As you are aware our last greyhound, Winnie, sadly died just before Christmas and this weekend we finally set off for Crossing Cottage Greyhound Sanctuary having, of course drawn up a picture of our ideal forever hound.
At Crossing Cottage John and Judith work very hard at pairing up the right people with the right greyhound. Before you visit you can go on their website and view the dogs that need rehoming. There are a great many details on this resource from whether the dog is shy through to the best age for the children to be in the new home.
We spent several days constructing our shortlist of attributes we wanted our next greyhound to possess in order for us to live harmoniously together. We printed out the details of more than a dozen dogs and then each of us went through the details and narrowed the dozen down to not only our favourites but also the ones that we felt wouldn’t cause too much disruption in the home.
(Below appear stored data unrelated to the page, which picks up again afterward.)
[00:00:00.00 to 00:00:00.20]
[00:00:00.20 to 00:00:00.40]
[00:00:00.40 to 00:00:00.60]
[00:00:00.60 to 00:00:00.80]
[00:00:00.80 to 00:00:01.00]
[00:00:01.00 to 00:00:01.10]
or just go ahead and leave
Here is a rough idea of our shortlisted criteria: Female, Winnie was such a sweet-natured girl, black or blue, Winnie was a pale fawn colour so we wanted to get a contrast so as not to be reminded of her too much.
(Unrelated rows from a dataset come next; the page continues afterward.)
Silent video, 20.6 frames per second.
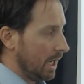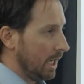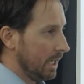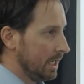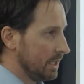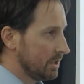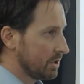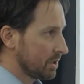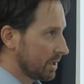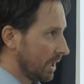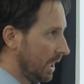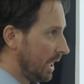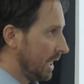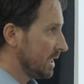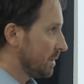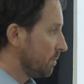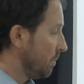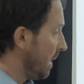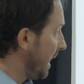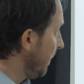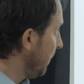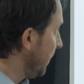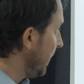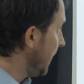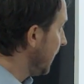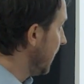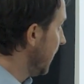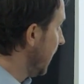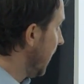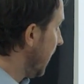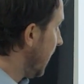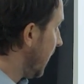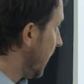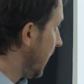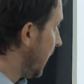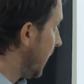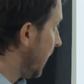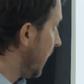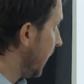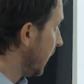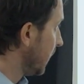his size, maybe
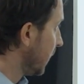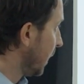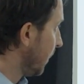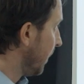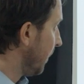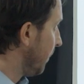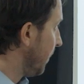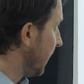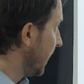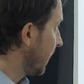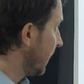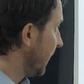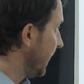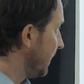a little bit bigger.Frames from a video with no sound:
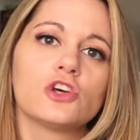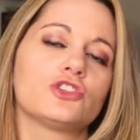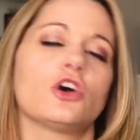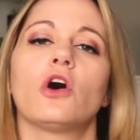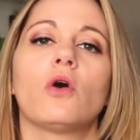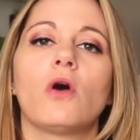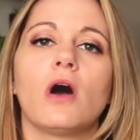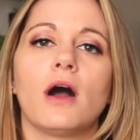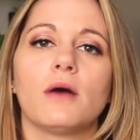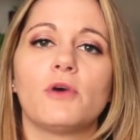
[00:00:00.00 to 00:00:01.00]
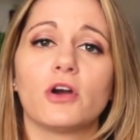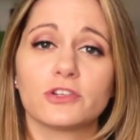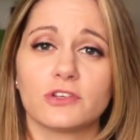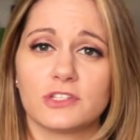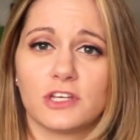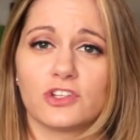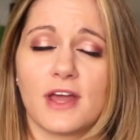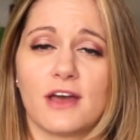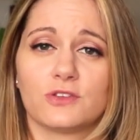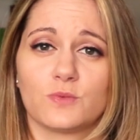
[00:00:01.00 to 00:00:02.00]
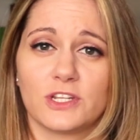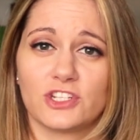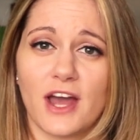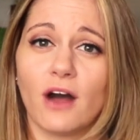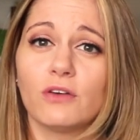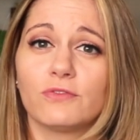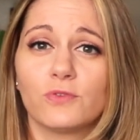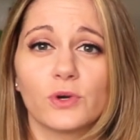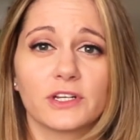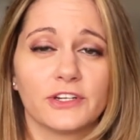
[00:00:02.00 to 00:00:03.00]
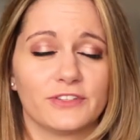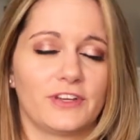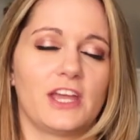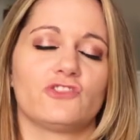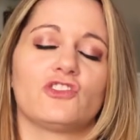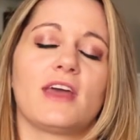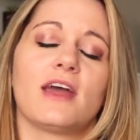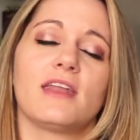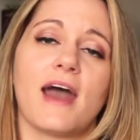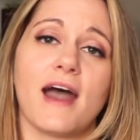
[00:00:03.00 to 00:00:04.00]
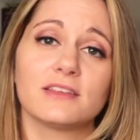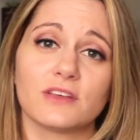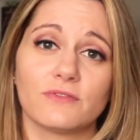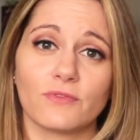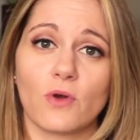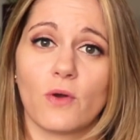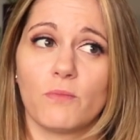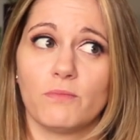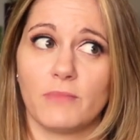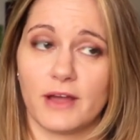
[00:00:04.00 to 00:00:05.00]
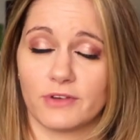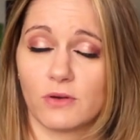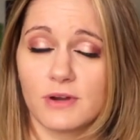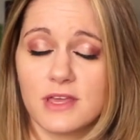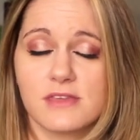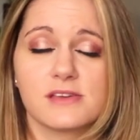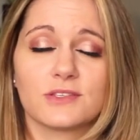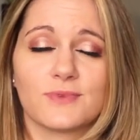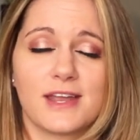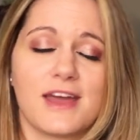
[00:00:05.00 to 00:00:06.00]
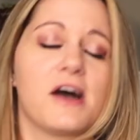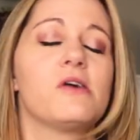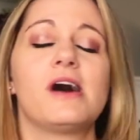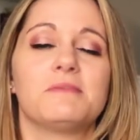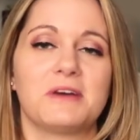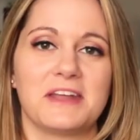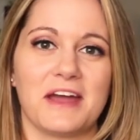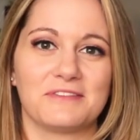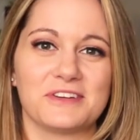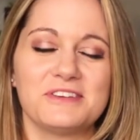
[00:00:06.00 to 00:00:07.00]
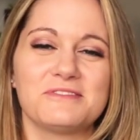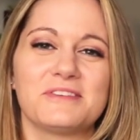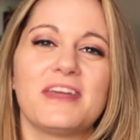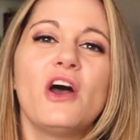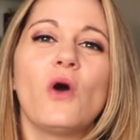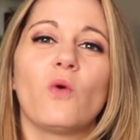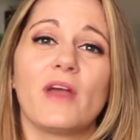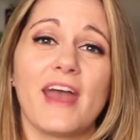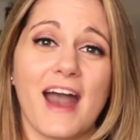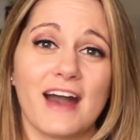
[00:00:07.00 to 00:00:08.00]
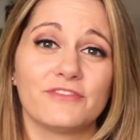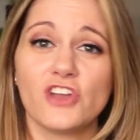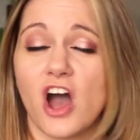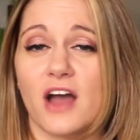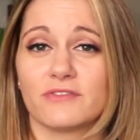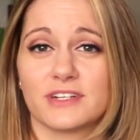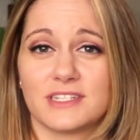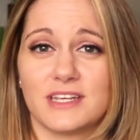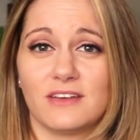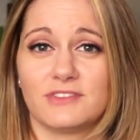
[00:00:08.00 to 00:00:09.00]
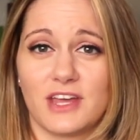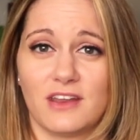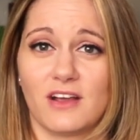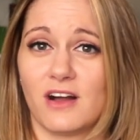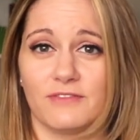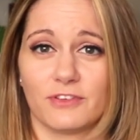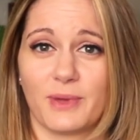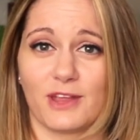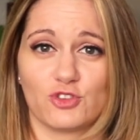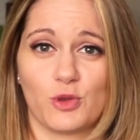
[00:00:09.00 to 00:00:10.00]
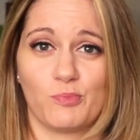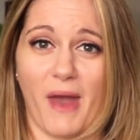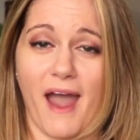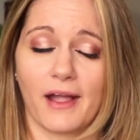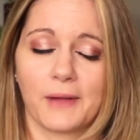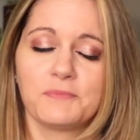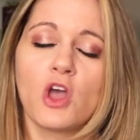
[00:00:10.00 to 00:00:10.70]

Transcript: So um, our association has reached out for clarification, and as of my recording this right now on Monday afternoon, we have not received any confirmation back.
Also we wanted a greyhound familiar with a home environment, one that was comfortable with the smells, sights and sounds of domesticity and would fit in without too much stress – for us or the animal - and was comfortable with teenagers.
If you followed Winnie’s blog you will also be aware that the she gave us all names: MOTH is me, the man of the house, well in name anyway. LOTH is Elaine, the lady of the house, mum to everyone else. GOTH is girl of the house, Caitlin, and BOTH is boy of the house 14-year-old Tom.
Anyway, MOTH, BOTH and LOTH duly trotted off to Crossing Cottage – GOTH was on bridesmaid duties – armed with an exact specification of what was wanted.
That’s when Monkey upset the applecart.
You can plan all you want, but you can never factor in love at first sight.
While we were looking at the first pair of dogs in the kennels I felt a tongue on the back of my hand and looked down to see a brown – all right – foxy, ginger rump disappear into the sheltered part of the kennel.
We asked Judith if we could take him out for a walk. Yes, you read that right HIM.
We took Monkey along the path and when we turned again to return to the kennels he just stopped and dug his paws in as if to say ‘do I have to.’
We coaxed him back and he was returned to his run. We looked across and for a split second he looked back – then turned on his heels and vanished.
We went to John and Judith and asked about his background.
He had only been at Crossing Cottage since February 4 and was quite aloof as he was very nervous and shy having just finished racing due to a pulled muscle. He had only lived in kennels but was very clean. He had very little confidence and needed to be taught how to enjoy love and cuddles.
Monkey would need a lot of attention, patience and love to bring out his personality.
If you have a minute, go back to the beginning and look at what we set out to find.
GOTH was sent a picture of Monkey – the wonders of the modern world – and added her approval. So the deal was sealed. Not only sealed but done and dusted and instead of going to Crossing Cottage and seeing what there might be for us to pick from at our leisure we brought our new family member home with us.
We were not prepared as we had no lead, and nothing for him to lie on in the car. The house was without a doggy-thing, all having been washed and bagged up the day we lost Winnie. So we arrived home with a hound that didn’t know what a house even was and was very frightened of us and everything around him.
I took him straight in to the garden for the toilet while LOTH and BOTH got everything we needed out of the garage. After he had done his business we had a spot of grooming and then tried to tempt him into the house. He was very reluctant and I had to put his lead on to enable me to get him up the step and in.
He hadn’t been fed since breakfast at 6.30am so we tried him with food but he wasn’t having any.
We went for a couple of walks with the muzzle on, as we had no idea how he would react to who and what he saw while out. Hopefully, the muzzle will be a temporary feature as he seems to dislike it intensely and wasted no time in letting me know by belting me between knee and groin every chance he got.
He also decided that he needed to emphasise his irritation even more by stepping behind me and bringing his head up between my legs every few minutes. A shortening of the lead soon stopped this.
Bedtime arrived and after another visit to the garden and then into an almost sleepless night as I waited for the trouble to start. I needn’t have worried. Monkey was silent throughout the night and come this morning the kitchen was both still there and still spotless.
We’ve had two walks today, again with the muzzle as I will be concerned at Monkey’s response to cats until we have a close encounter of the furred kind and I know what I need to do to keep him safe. He's had his first meal with us this afternoon
As I write on my netbook he is asleep on his bed at my feet. He is interested in all the noises around him and his ears prick up at every new sound. He is still unable to meet your gaze but we are in the same room.
And so our adventures with Monkey the greyhound begin.